Personal Injury Statutes of Limitations for All 50 States

  • Alabama: 2 years
  • Alaska: 2 years
  • Arizona: 2 years
  • Arkansas: 3 years
  • California: 2 years
  • Colorado: 2 years
  • Connecticut: 2 years
  • Delaware: 2 years
  • Florida: 4 years
  • Georgia: 2 years
  • Hawaii: 2 years
  • Idaho: 2 years
  • Illinois: 2 years
  • Indiana: 2 years
  • Iowa: 2 years
  • Kansas: 2 years
  • Kentucky: 1 year
  • Louisiana: 1 year
  • Maine: 6 years
  • Maryland: 3 years
  • Massachusetts: 3 years
  • Michigan: 3 years
  • Minnesota: 2 years
  • Mississippi: 3 years
  • Missouri: 5 years
  • Montana: 3 years
  • Nebraska: 4 years
  • Nevada: 2 years
  • New Hampshire: 3 years
  • New Jersey: 2 years
  • New Mexico: 3 years
  • New York: 3 years
  • North Carolina: 3 years
  • North Dakota: 6 years
  • Ohio: 2 years
  • Oklahoma: 2 years
  • Oregon: 2 years
  • Pennsylvania: 2 years
  • Rhode Island: 2 years
  • South Carolina: 3 years
  • South Dakota: 3 years
  • Tennessee: 1 year
  • Texas: 2 years
  • Utah: 4 years
  • Vermont: 3 years
  • Virginia: 2 years
  • Washington: 3 years
  • West Virginia: 2 years
  • Wisconsin: 3 years
  • Wyoming: 4 years

The above are general statutes of limitations each state implements for typical personal injury claims.
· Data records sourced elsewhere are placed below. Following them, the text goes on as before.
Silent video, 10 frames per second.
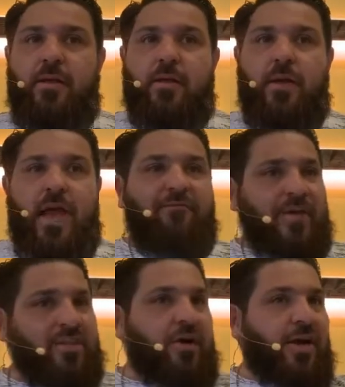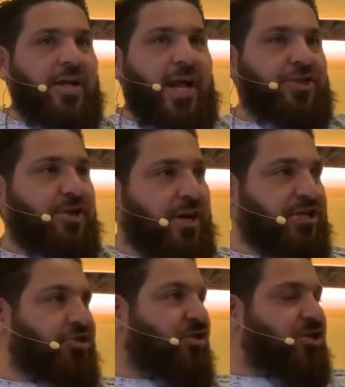If I start looking at Trish
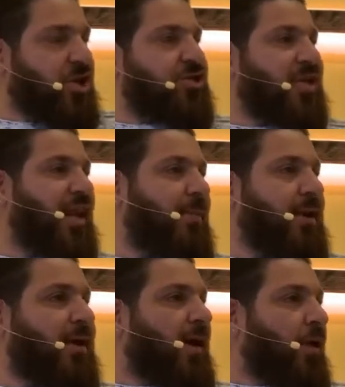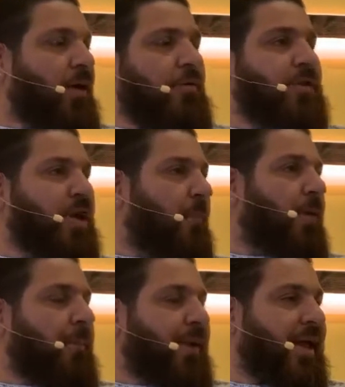and Trish starts looking at me, when we start
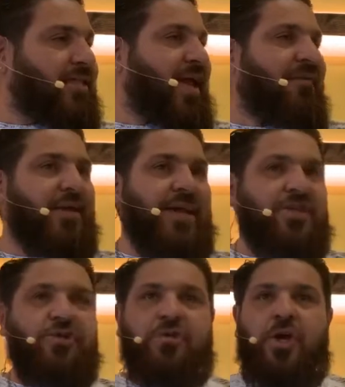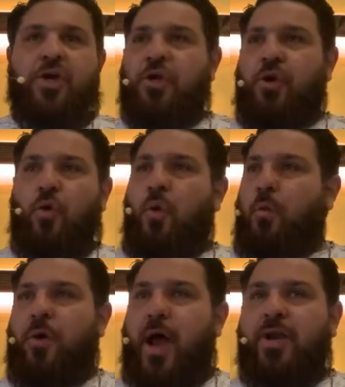bumping heads and having issues, you know what
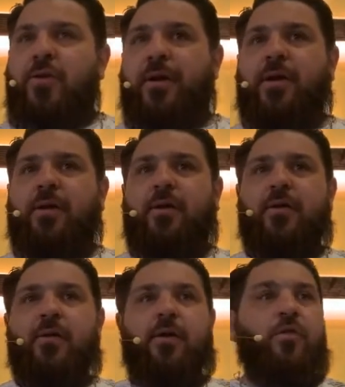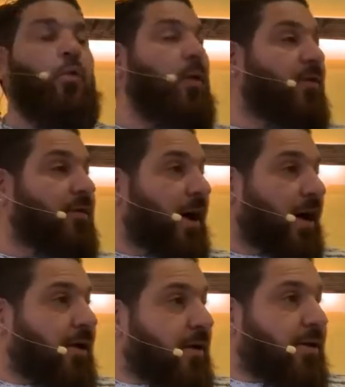we're not doing? The will of God.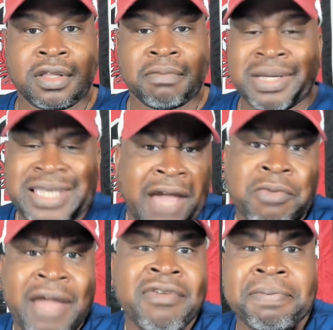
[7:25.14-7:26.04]
But that
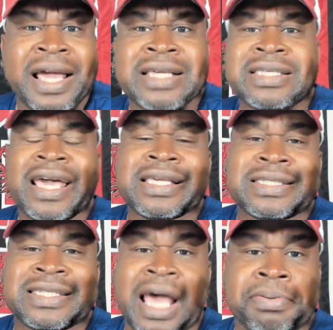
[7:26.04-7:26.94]
Raven plays
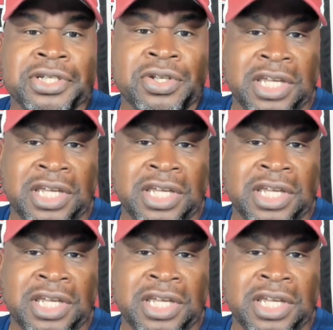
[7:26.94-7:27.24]
exceptional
Because each case is different and various circumstances may affect how long you have to file your personal injury claim, it is important to talk to your attorney about what applies to you.

Time Limit for Personal Injury Cases Against the Government

A different time limit applies when a personal injury case is filed against a government entity. Instead of the two-year statute of limitations that most states implement for personal injury cases, a person who files a case against the government may have as little as six months to file a notice of claim. This is not a lot of time at all, and missing that deadline could mean that the victim is unable to file suit at all. The time limit and other laws and procedures relating to cases against the government can be found in the Federal Tort Claims Act (FTCA).

What Happens If I Miss the Time Limit for My Personal Injury Case?

If you do not file a personal injury claim in time, you could lose your right to take legal action against the person or company that caused you harm. There are the exceptions we discussed above, however, such as an injury involving a minor or a condition that was discovered at a later time than when the negligent or wrongful act occurred. Even if you think you may have missed the time limit to file your case, you should still talk to an attorney to see if an exception may apply and how to proceed.

Ask an Attorney About the Time Limit for Your Personal Injury Case

Each state has its laws for statutes of limitation, so it would be best to defer to them when you wish to file a personal injury claim. In general though, sooner is always better than later. If you're unsure if you have a qualifying case or if your case meets the statute of limitations, speak with an attorney as soon as possible.